| TASK ITEM |
Reproduce, word for word, the lines in the material below starting with the one that has "[00:00:00.00 to 00:00:01.00]" and going on through the one that has "[00:00:07.00 to 00:00:08.00]". Leave out all pictures.

┄┄┄┄┄┄┄┄┄┄

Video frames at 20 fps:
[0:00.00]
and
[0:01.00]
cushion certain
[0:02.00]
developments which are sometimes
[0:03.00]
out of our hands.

┄┄┄┄┄┄┄┄┄┄

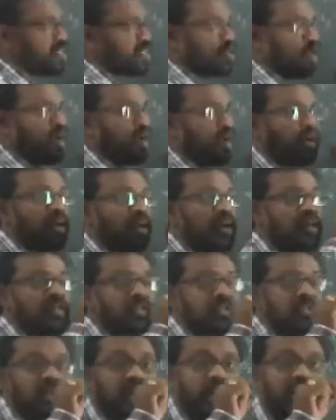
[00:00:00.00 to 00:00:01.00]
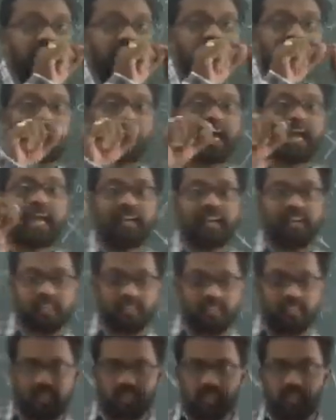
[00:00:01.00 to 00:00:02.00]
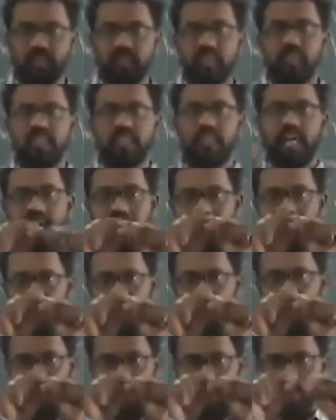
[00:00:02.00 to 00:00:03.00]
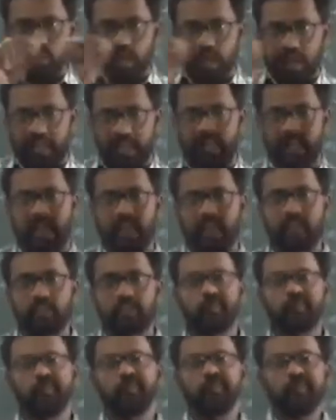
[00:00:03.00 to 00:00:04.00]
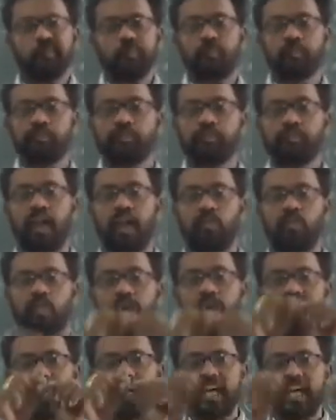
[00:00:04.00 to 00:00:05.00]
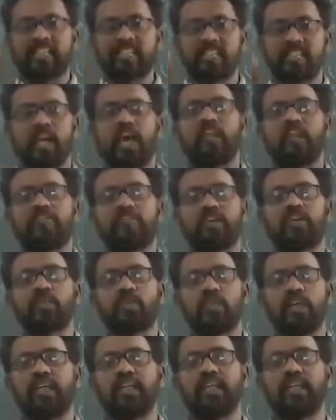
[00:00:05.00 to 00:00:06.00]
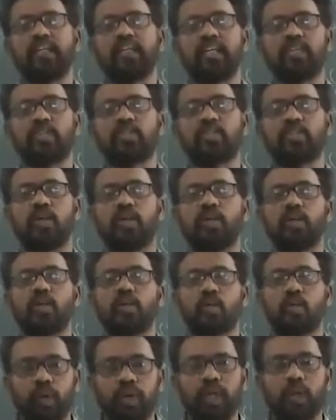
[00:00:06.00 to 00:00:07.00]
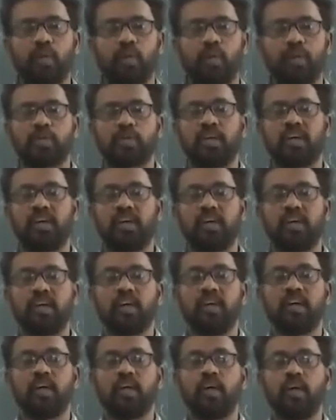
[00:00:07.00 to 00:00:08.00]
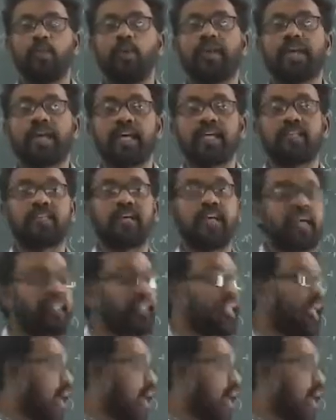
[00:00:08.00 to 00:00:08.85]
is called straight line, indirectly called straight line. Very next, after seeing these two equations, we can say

┄┄┄┄┄┄┄┄┄┄

| RESPONSE BOX |
[00:00:00.00 to 00:00:01.00]
[00:00:01.00 to 00:00:02.00]
[00:00:02.00 to 00:00:03.00]
[00:00:03.00 to 00:00:04.00]
[00:00:04.00 to 00:00:05.00]
[00:00:05.00 to 00:00:06.00]
[00:00:06.00 to 00:00:07.00]
[00:00:07.00 to 00:00:08.00]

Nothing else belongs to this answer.